(Given records Opens)

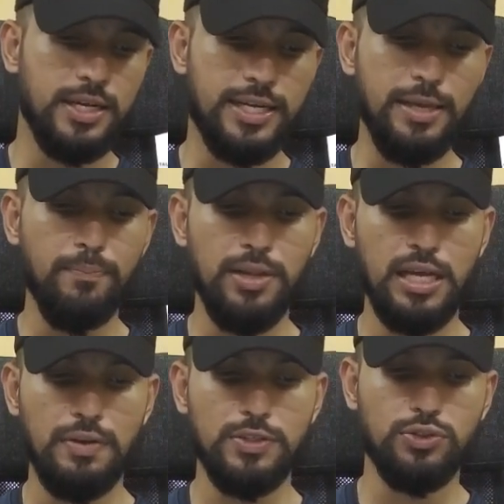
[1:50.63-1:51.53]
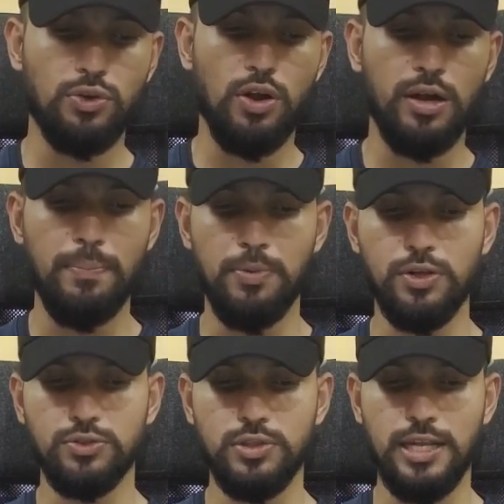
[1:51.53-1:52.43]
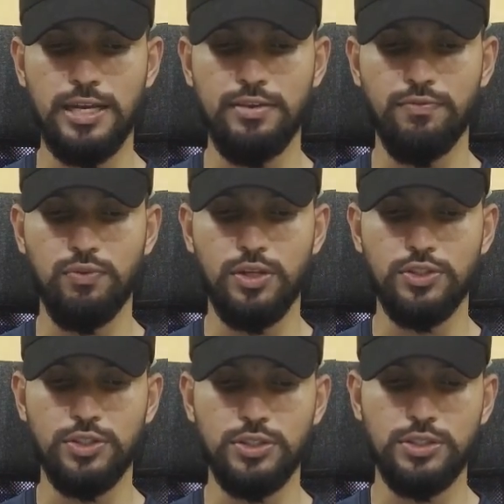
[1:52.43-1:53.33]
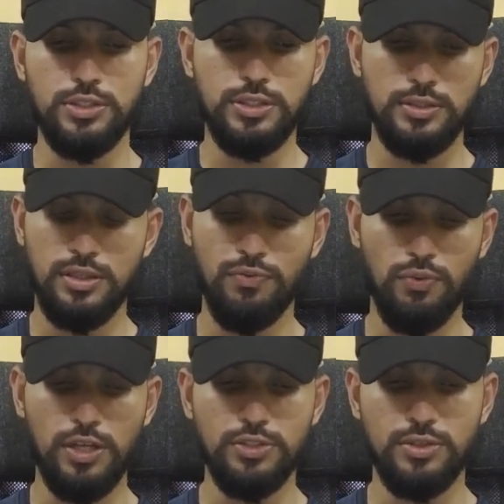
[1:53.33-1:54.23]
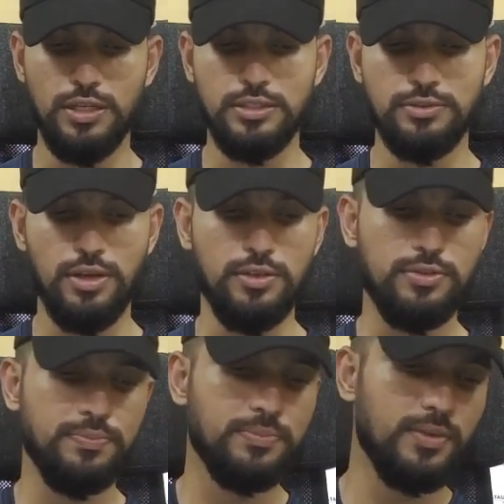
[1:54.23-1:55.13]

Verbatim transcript: team player with strong impersonal and influencing, influencing skills,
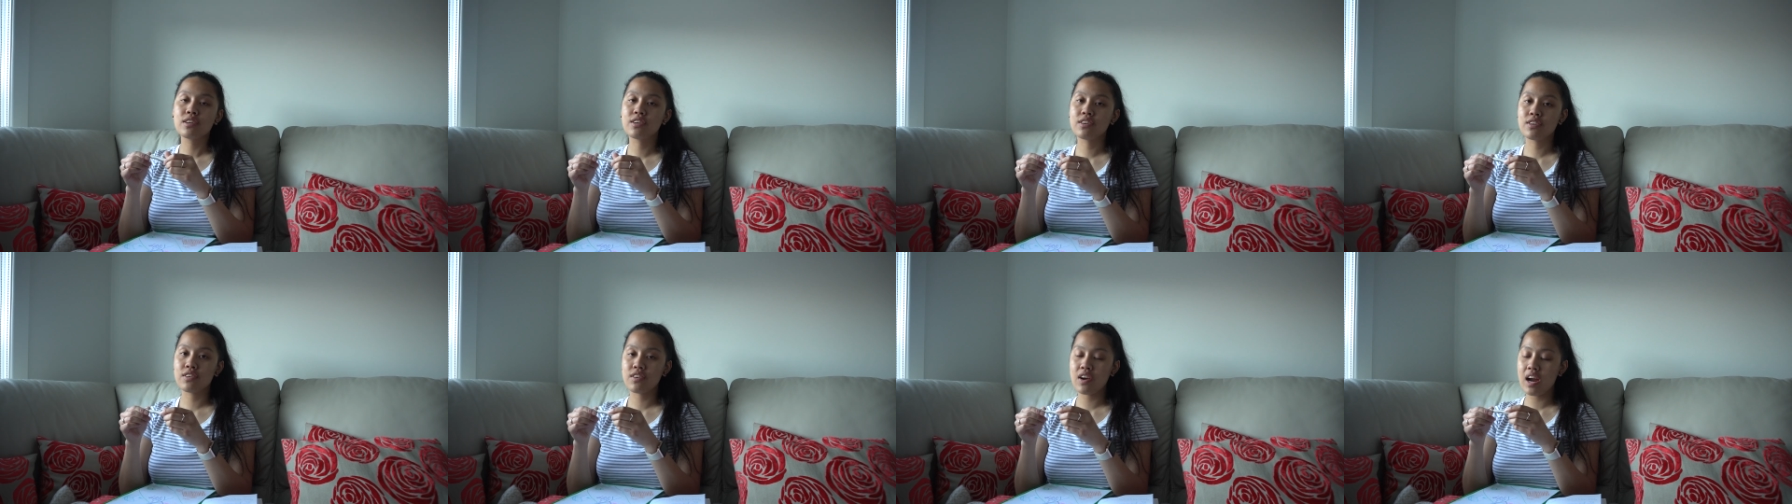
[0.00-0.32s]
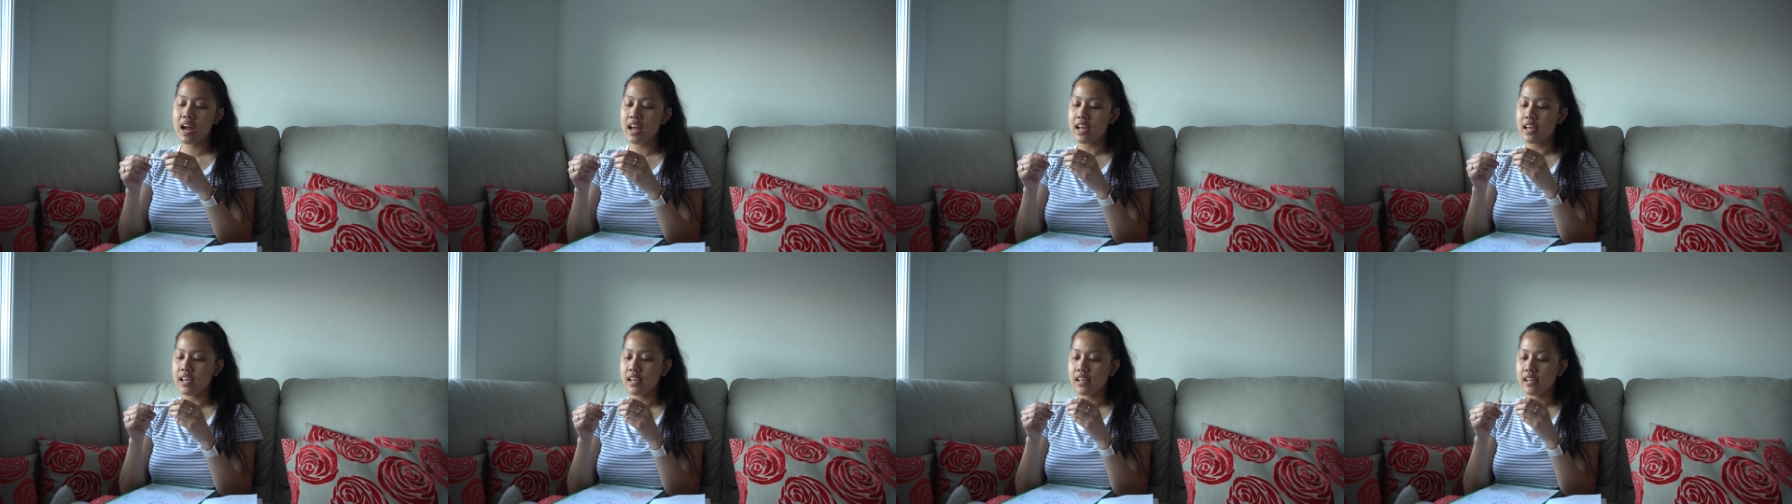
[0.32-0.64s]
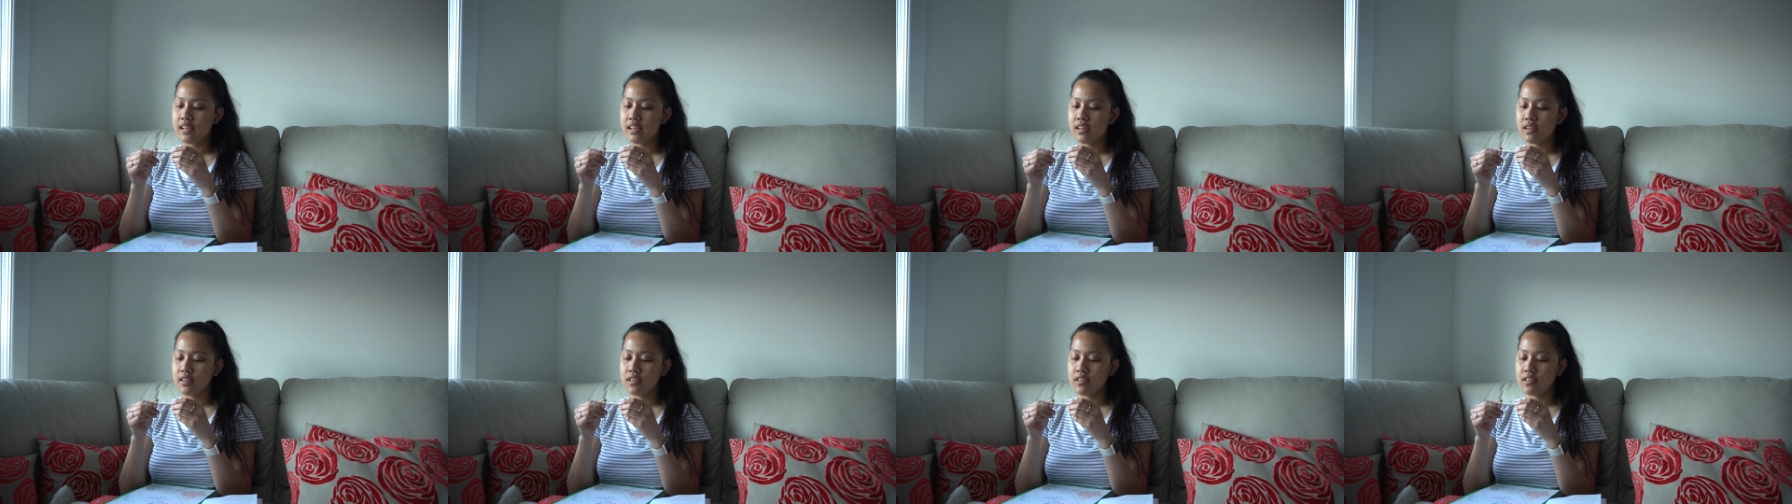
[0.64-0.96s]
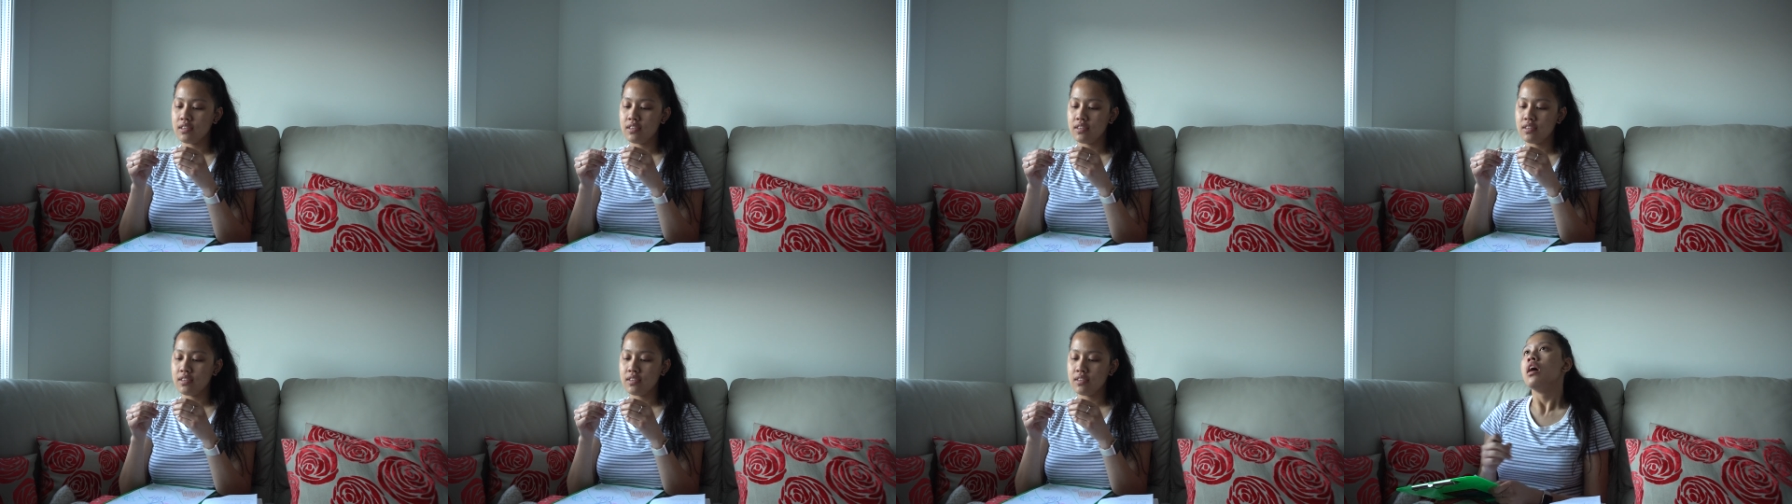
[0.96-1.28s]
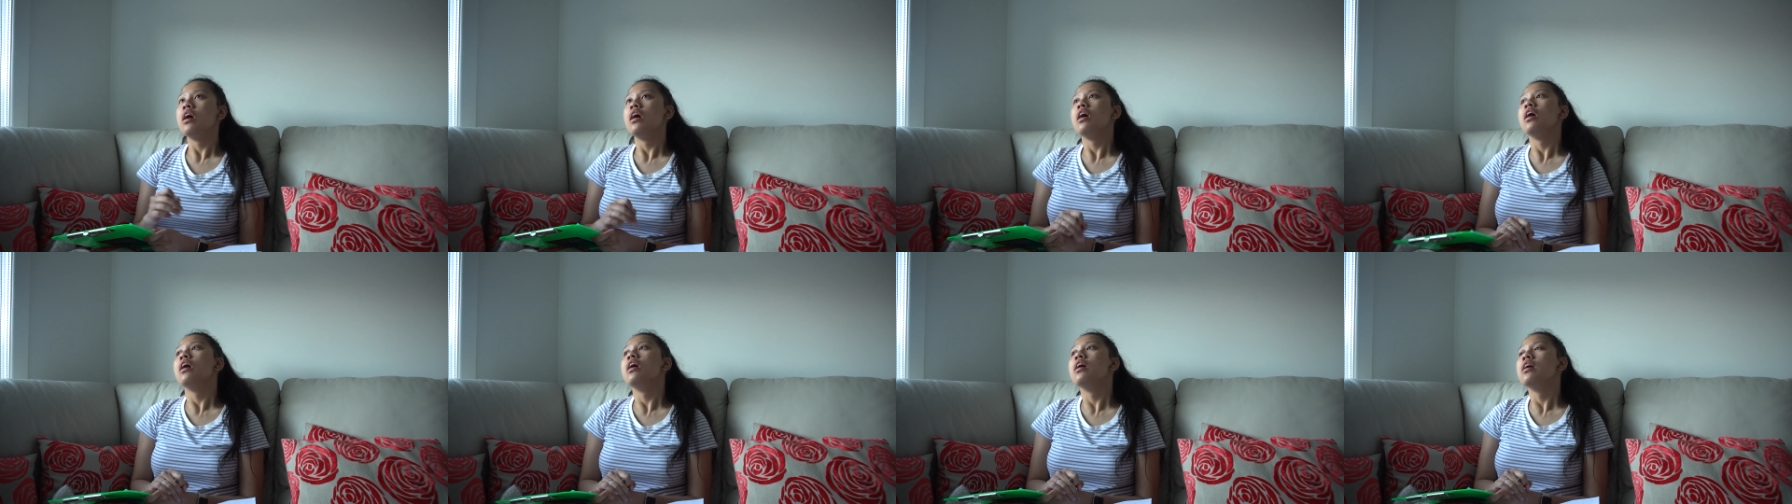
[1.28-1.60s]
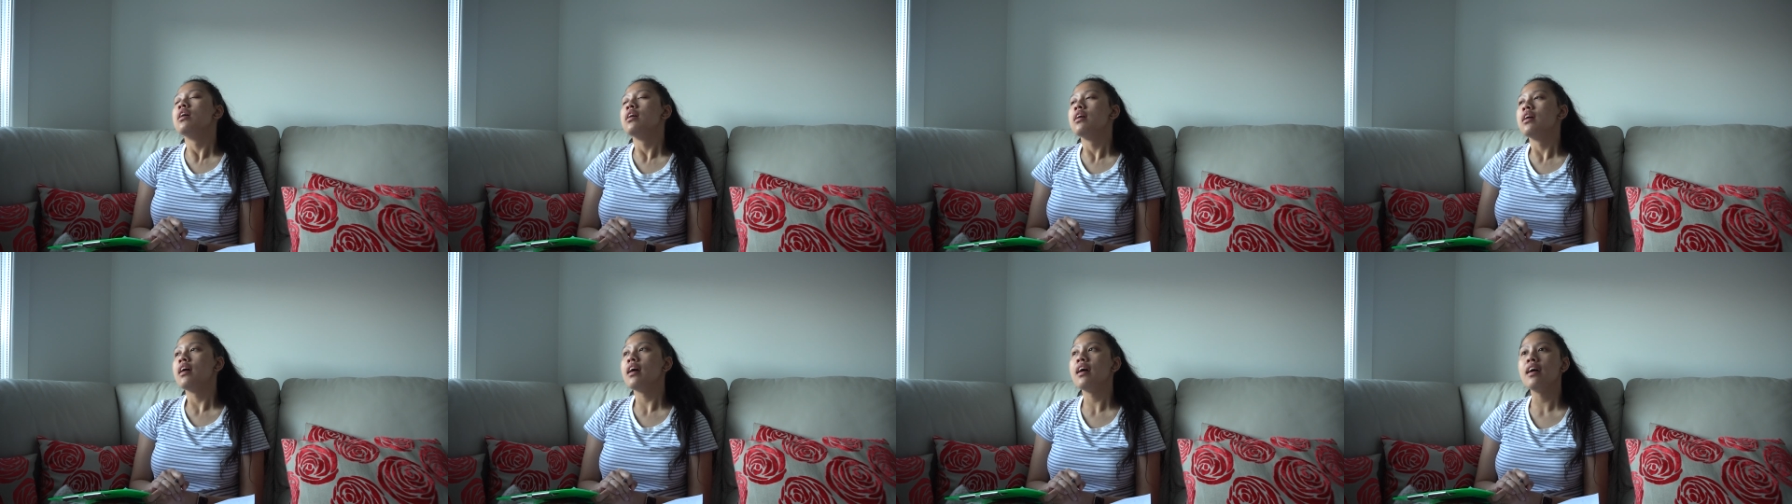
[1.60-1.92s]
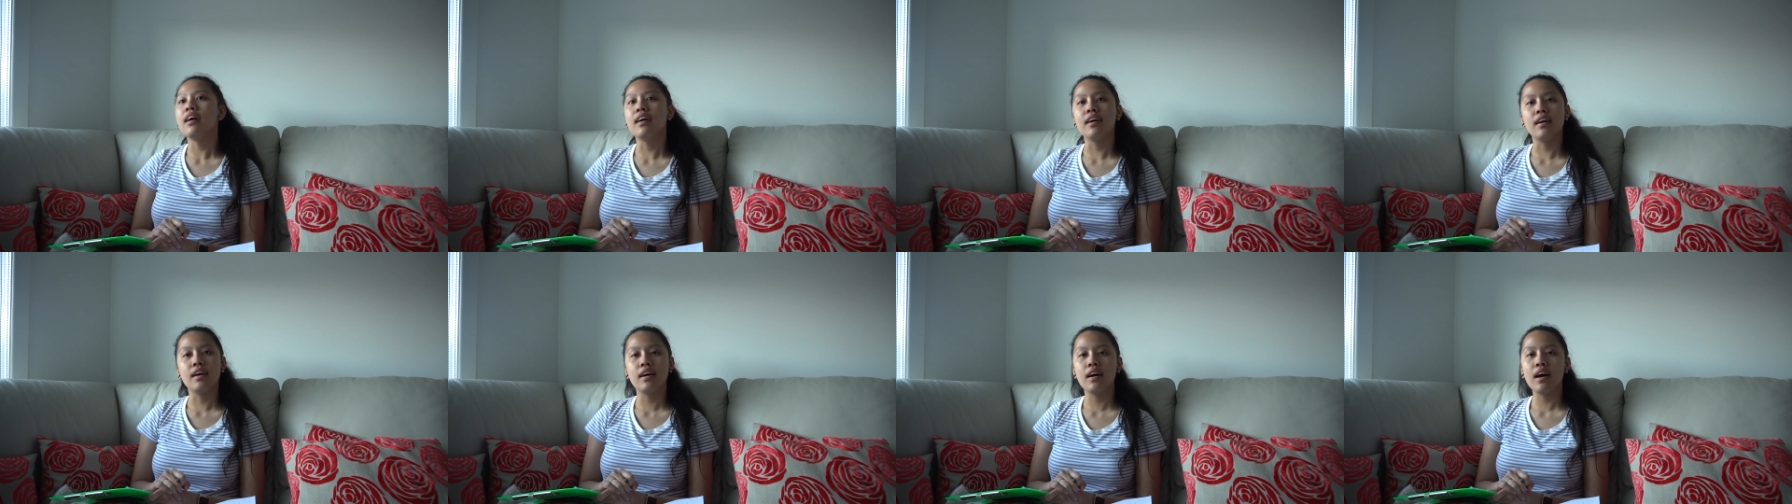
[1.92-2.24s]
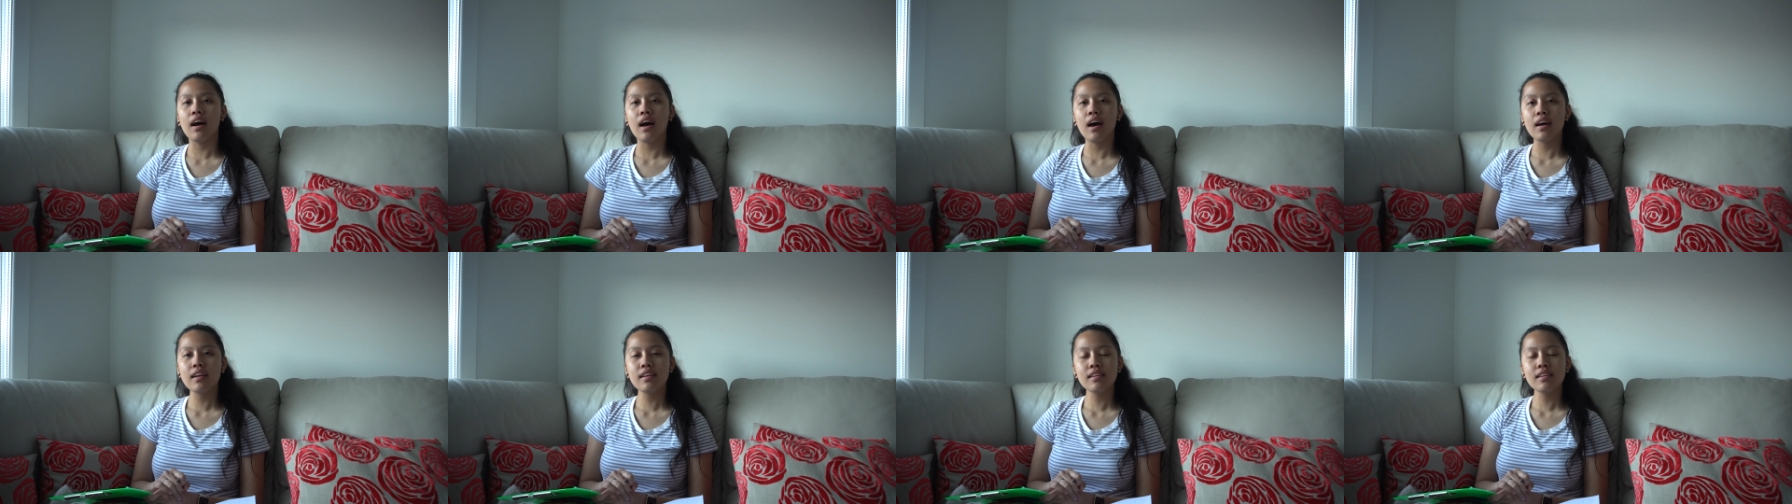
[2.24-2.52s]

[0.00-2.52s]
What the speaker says: Gray. I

(Given records Closes)

Assignment: Repeat the exact lines from the first line of the data through the line containing "[1.60-1.92s]". Nothing else, no pictures.

Solution:
[1:50.63-1:51.53]
[1:51.53-1:52.43]
[1:52.43-1:53.33]
[1:53.33-1:54.23]
[1:54.23-1:55.13]

Verbatim transcript: team player with strong impersonal and influencing, influencing skills,
[0.00-0.32s]
[0.32-0.64s]
[0.64-0.96s]
[0.96-1.28s]
[1.28-1.60s]
[1.60-1.92s]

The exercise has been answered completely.